Two input families are supported:

  • grouped results produced by annotation
  • pairwise grouped results produced by eval or another judge-based workflow

The CLI inspects the results field and automatically detects:

  • group mode
  • judge mode

Minimal command

cd <PROJECT_ROOT>
autopipeline train-pairs \
--tasks subject_add \
--input-dir <PROJECT_ROOT>/data/c_annotated_group_data \
--output-dir <PROJECT_ROOT>/data/d_train_data \
--mode auto

Common parameters

  • --tasks Comma-separated task list. Multiple tasks can be processed in one run.
  • --prompts-num Maximum number of prompts or groups to process per task.
  • --mode auto, group, or judge.
  • --filt-out-strategy head_tail or three_tiers. Only applies to group mode.
  • --thresholds-config-file Threshold config used for tiering and filtering in group mode.

Output files

Each task produces one JSON file:

<output-dir>/<task>.json

Simplified output example

[
{
"edited_image_paths": [
"images/edited/model_a/0001.png",
"images/edited/model_b/0001.png"
],
"instruction": "Add a red balloon to the left side of the boy.",
"source_image_path": "images/source/0001.png",
"gpt_response": "```json\n{\n \"winner\": \"Image A\"\n}\n```"
}
]

group mode vs judge mode

group mode

This mode consumes grouped annotation results from human-centric or object-centric pipelines.

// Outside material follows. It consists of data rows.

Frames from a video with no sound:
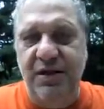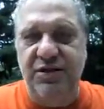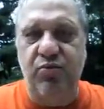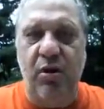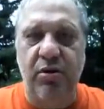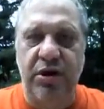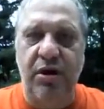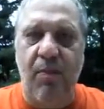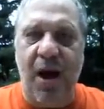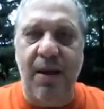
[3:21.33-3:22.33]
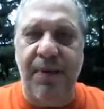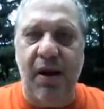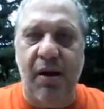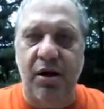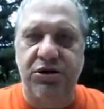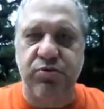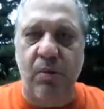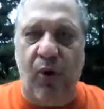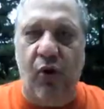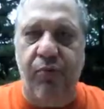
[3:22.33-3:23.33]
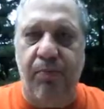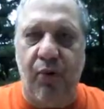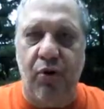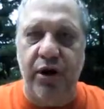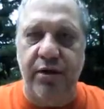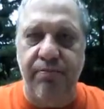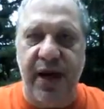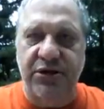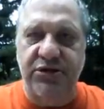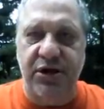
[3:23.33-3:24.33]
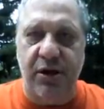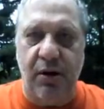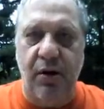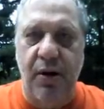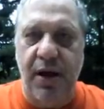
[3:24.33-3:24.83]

Said, "Well, my parents were both born in Mexico,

The conversion logic will:

  • clean the candidate set
  • compute z-scores
  • assign tiers according to area-specific configs
  • generate chosen/rejected pairs

judge mode

This mode consumes pairwise judge outputs.

It reads the winner directly and converts each judged pair into a training sample.

When to use it

If your goal is not just to inspect evaluation artifacts but to continue into training, this is the correct next step.